I keep running across comments on numerous websites where several claim that the price of gasoline is high because we cannot build new refineries. The fact is that is flat wrong. In terms of overall capacity the U.S. has too much with 600,000 BPD of refining capacity sitting idle and shutdown PERMANENTLY. In addition to this, there is at least 200,000 BPD of capacity which has been shutdown for a number of years and no longer considered in refining capacity utilization reports.
Now that that is stated, let me address "refining capacity" which is not exactly a true measure. Refineries are built for certain slates of crude oil sources. Two of the main points to consider are API Gravity and Sulfur Content. Inside of these a refiner must consider a detailed assay of a crude oil, with consideration given to naphtha, paraffin and asphaltene content, just to name a few.
Now that we have considered feedstock, we need to consider what markets the refinery is going to serve. Will the market be just to produce gasoline, diesel, kerosene (jet fuel) and fuel oil? What about asphalt, petrochemicals feedstocks (naphthas, benzene, toluene, xylene, propylene, butanes, etc...) and lube oil/greases? What about reformulated gasoline? How about ultra low sulfur diesel? Is there a petroleum coke market? All of these things are crucial into deciding the configuration of a refinery, but it all comes down to two things, feedstock and market for products as to how a refinery is built, or complexity of a refinery.
Now we talk about refining capacity of an individual refinery. I won't bore you with engineering details, but instead give an example of one that I tried to sell a few years ago.
This was a nice little refinery, a few decades old but recently modernized less than a decade ago for using 35 API low sulfur crude oil. It was a simple "hydroskimming" refinery with a crude unit, and a reformer. A reformer is required to produce usable gasoline with high enough octane rating. There was a local metro area where all of the gasoline, kerosene and diesel could be sold & delivered via tank trucks able to load and deliver more than one truckload per day. The crude unit residual bottoms could be delivered, also via truck, to another couple of refineries within easy driving distance where they could be further processed and broken down into refined products.
There was one problem and that was that the pipeline which delivered feedstock was changed to a Canadian heavy crude blend averaging about 20 API Gravity, and of high sulfur content. There were sources of local crude oil but while being very low in sulfur, were very light. So, the refinery went from being rated at 12,000 BPD to never being able to refine more than 10,000 BPD due top loading of the crude column with light ends (gases) from the 60 API Gravity available crude oil.
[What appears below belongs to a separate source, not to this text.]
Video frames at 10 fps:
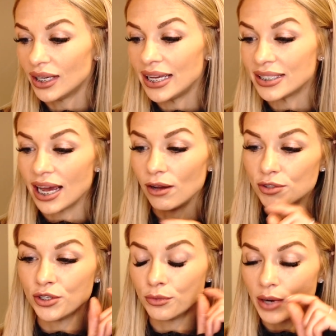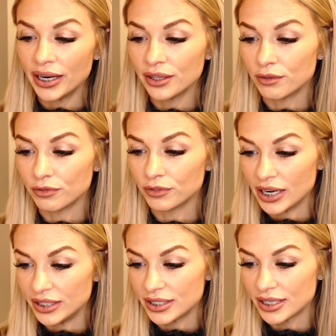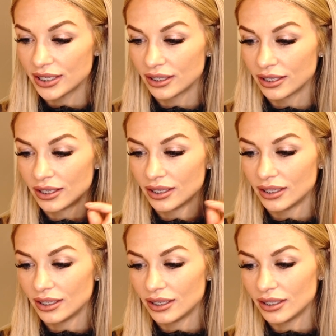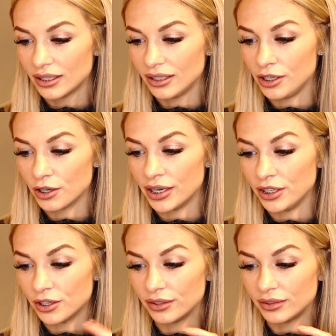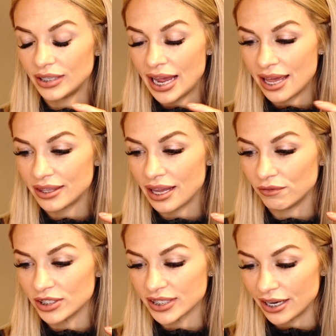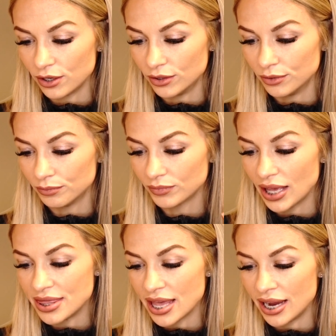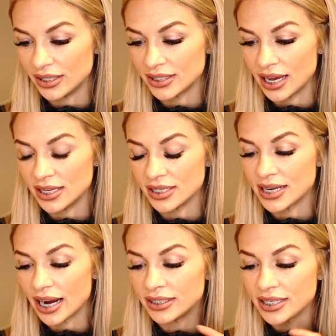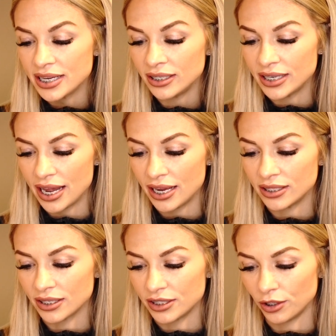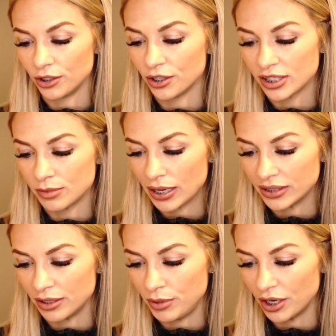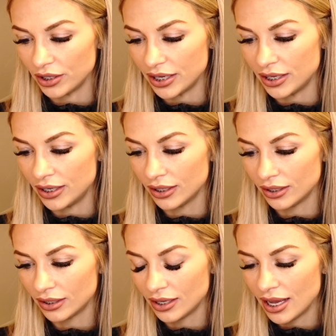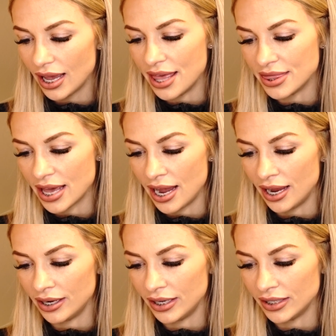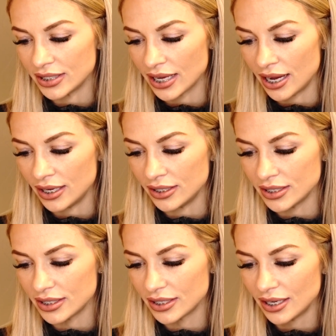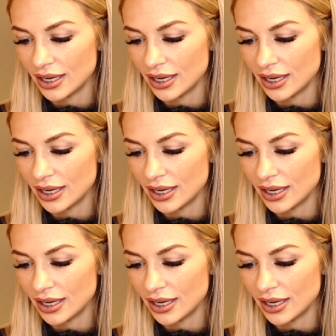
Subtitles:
it tells you right on the front, you're in your 8th day of the cycle, and then it says 19 days until your expected period. And then it says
My client desired to relocate this refinery and use it for a low sulfur 40 API crude high in naphtha content which would have resulted in close to 15,000 BPD capacity.
See I've made three critical points here being...
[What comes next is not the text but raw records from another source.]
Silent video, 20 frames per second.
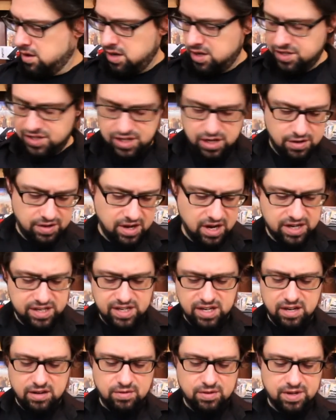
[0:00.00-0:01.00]
And so the
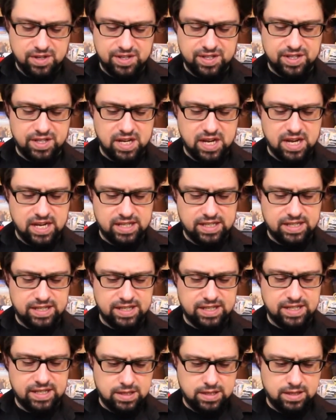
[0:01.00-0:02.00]
idea was that
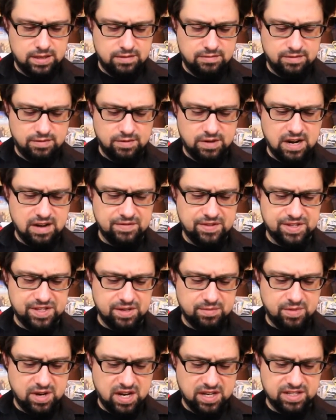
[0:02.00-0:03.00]
we would have this
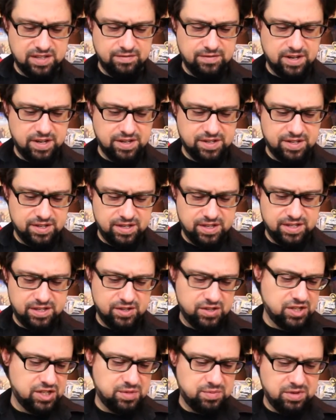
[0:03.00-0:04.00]
unboxing video, so this
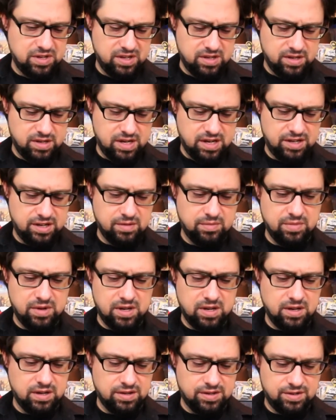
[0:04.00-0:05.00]
will just end up
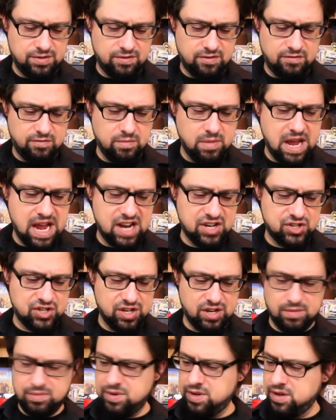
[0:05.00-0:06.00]
being a sort of
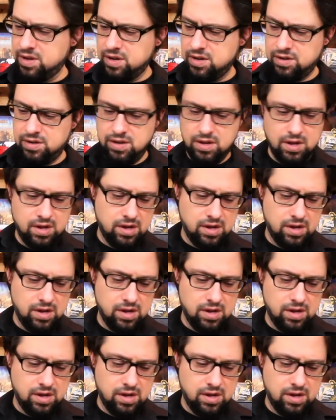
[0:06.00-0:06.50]
mashup here.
1. Refining capacity always depends on crude source, change in crude sources will change actual capacity.
2. Crude source and market needs dictate design of a refinery
3. Logistics of getting the proper crude oil or blend of crude oils to a refinery are CRUCIAL
All of this being said, let me point out that we have expanded an reconfigured substantial refining capacity over the last decade.
Midwest - After Billions of dollars in capital investment into reconfiguration and expansion of 10 (more or less) major refineries, they can now use Canadian heavy crude blends, which are a blend of produced (pumped out of the ground) and syncrude (upgraded to around 40 API gravity with sulfur having been substantially removed) with an API gravity of around 20 or so. They no longer need to have supertankers offloading at LOOP (Louisiana Offshore Oil Port) and shipping 1.2 million BPD via the Capline Pipeline to IL to be shipped, via pipeline, refineries in MI, IL, IN & OH.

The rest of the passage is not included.